Each majority also has its own proposals that they want in the budget going into the fall legislative elections.
The Senate Republicans want a package of tax breaks for small businesses to encourage hiring. The Assembly Democrats want to raise the $7.25-an-hour minimum wage to $8.50 an hour to provide a more adequate living standard, but Silver insists that will be the subject of debate after the budget.
"I'm willing to compromise on a lot of things," Silver, a Manhattan Democrat, said Monday.
The legislative leaders and Cuomo, however, want an on-time budget to take to voters as a sign of an efficient state government.
The governor, however, has the trump card in a late budget. Under unusual powers provided in law for New York governors, Cuomo may impose his budget in emergency spending bills if there's no agreement before the deadline.

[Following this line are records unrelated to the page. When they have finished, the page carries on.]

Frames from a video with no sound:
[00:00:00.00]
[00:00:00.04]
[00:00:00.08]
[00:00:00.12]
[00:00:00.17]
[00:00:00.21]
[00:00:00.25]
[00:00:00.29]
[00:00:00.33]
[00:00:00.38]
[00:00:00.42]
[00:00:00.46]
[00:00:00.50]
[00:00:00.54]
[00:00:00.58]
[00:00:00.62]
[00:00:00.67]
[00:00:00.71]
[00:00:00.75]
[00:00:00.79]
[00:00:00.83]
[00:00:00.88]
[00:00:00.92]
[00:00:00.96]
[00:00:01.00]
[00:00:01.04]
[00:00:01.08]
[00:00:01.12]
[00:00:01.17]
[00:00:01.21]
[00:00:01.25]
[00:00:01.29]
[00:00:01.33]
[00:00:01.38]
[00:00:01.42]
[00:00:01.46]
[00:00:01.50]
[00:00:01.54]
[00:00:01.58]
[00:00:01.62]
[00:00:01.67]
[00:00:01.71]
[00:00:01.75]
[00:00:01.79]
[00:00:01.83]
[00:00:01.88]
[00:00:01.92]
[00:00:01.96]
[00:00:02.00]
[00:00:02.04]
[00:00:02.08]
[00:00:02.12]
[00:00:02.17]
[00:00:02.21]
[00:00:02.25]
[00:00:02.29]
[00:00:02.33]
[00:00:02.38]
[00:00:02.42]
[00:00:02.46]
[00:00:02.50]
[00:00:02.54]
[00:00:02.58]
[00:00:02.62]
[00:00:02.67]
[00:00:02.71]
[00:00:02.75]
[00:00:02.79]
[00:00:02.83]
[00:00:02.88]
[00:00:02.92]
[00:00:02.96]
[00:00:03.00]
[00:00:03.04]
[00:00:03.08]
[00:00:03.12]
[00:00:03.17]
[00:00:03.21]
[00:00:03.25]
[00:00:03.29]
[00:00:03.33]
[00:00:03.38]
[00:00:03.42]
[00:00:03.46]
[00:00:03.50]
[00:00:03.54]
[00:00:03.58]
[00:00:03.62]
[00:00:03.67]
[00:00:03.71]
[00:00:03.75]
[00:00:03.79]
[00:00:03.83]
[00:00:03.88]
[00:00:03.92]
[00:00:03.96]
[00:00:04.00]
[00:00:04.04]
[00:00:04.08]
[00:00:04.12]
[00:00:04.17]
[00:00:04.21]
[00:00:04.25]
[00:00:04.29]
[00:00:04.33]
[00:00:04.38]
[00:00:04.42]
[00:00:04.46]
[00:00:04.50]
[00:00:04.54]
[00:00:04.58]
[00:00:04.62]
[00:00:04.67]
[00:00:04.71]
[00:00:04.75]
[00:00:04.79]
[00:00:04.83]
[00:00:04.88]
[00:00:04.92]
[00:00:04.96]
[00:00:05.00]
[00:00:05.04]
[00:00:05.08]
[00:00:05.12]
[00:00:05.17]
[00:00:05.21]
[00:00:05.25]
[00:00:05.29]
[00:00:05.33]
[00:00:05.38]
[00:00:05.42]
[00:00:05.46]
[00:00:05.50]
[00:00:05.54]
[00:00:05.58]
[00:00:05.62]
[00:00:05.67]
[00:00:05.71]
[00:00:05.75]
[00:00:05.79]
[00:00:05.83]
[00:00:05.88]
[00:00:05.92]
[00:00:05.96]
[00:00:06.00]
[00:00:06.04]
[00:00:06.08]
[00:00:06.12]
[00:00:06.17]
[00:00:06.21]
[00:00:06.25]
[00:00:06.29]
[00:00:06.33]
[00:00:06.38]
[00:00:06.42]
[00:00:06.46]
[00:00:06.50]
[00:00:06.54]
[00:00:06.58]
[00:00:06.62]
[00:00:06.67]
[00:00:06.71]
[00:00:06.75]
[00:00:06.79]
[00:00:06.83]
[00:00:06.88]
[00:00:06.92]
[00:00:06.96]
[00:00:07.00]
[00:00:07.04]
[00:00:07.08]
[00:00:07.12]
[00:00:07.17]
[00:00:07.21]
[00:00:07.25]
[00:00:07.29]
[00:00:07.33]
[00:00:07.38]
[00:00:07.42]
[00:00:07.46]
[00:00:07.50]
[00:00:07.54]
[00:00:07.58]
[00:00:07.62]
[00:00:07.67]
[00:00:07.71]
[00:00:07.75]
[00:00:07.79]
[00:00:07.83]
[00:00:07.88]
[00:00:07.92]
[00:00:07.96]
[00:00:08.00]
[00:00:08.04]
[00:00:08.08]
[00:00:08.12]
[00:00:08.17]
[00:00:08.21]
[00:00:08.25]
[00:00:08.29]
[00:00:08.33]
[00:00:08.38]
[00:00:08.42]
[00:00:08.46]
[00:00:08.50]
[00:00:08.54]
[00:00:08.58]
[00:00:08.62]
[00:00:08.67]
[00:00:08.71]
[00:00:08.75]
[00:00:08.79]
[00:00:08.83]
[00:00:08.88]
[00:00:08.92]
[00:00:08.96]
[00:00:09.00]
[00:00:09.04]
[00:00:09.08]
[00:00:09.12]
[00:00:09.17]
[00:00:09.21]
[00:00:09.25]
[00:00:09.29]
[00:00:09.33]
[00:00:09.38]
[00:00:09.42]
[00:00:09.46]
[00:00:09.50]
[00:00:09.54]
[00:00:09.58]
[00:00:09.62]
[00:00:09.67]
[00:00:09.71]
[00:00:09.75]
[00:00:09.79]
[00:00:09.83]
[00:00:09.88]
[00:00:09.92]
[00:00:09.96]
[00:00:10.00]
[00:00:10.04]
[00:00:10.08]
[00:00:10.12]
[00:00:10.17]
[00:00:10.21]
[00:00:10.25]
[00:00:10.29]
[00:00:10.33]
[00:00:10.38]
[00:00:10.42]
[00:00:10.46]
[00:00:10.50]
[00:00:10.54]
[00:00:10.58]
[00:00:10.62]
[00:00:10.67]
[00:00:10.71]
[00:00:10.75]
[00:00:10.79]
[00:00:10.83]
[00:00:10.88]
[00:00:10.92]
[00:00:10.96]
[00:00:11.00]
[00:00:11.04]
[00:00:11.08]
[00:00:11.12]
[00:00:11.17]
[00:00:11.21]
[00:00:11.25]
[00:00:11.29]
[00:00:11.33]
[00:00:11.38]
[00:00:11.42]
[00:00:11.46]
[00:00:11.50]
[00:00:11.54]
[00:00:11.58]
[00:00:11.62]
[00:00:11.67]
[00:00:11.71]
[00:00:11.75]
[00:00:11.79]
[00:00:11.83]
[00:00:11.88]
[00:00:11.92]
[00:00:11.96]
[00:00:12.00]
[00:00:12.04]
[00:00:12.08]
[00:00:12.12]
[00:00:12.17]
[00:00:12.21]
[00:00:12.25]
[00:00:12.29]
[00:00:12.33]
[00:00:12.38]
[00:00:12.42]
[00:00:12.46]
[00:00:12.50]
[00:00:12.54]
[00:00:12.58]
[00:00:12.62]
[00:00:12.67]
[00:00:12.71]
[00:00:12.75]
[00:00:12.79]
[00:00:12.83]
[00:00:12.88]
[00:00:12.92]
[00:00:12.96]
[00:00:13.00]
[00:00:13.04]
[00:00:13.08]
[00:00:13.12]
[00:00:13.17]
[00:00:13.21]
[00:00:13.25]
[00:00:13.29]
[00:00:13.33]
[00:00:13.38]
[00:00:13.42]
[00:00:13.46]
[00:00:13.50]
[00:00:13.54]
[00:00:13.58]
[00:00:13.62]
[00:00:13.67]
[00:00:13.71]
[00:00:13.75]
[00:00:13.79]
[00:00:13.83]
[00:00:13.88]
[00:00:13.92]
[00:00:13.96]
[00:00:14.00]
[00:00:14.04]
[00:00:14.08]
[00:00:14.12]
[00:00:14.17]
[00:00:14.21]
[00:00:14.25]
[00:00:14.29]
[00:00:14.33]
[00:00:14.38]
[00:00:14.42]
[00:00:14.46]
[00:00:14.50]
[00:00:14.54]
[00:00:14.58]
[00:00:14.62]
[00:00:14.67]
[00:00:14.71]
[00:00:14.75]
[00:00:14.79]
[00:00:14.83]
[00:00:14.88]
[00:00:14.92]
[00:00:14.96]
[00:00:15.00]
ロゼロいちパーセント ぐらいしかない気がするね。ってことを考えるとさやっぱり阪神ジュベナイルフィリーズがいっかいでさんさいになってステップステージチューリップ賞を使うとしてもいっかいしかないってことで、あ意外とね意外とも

The Legislature's joint conference committees are meeting now to debate various budget issues, from transportation to higher education funding. A unified proposal by the Legislature will then, traditionally, be part of closed-door talks between Cuomo, Skelos and Assembly Speaker Sheldon Silver.
The budget work comes after Cuomo and lawmakers reached agreements Wednesday on a new and cheaper pension system for future public workers, an expanded DNA database for use in law enforcement, redistricting of state legislative districts for use over the next 10 years, and the first passage of a constitutional amendment to open up to seven casinos statewide.
Associated Press writer Michael Virtanen contributed to this report from Albany.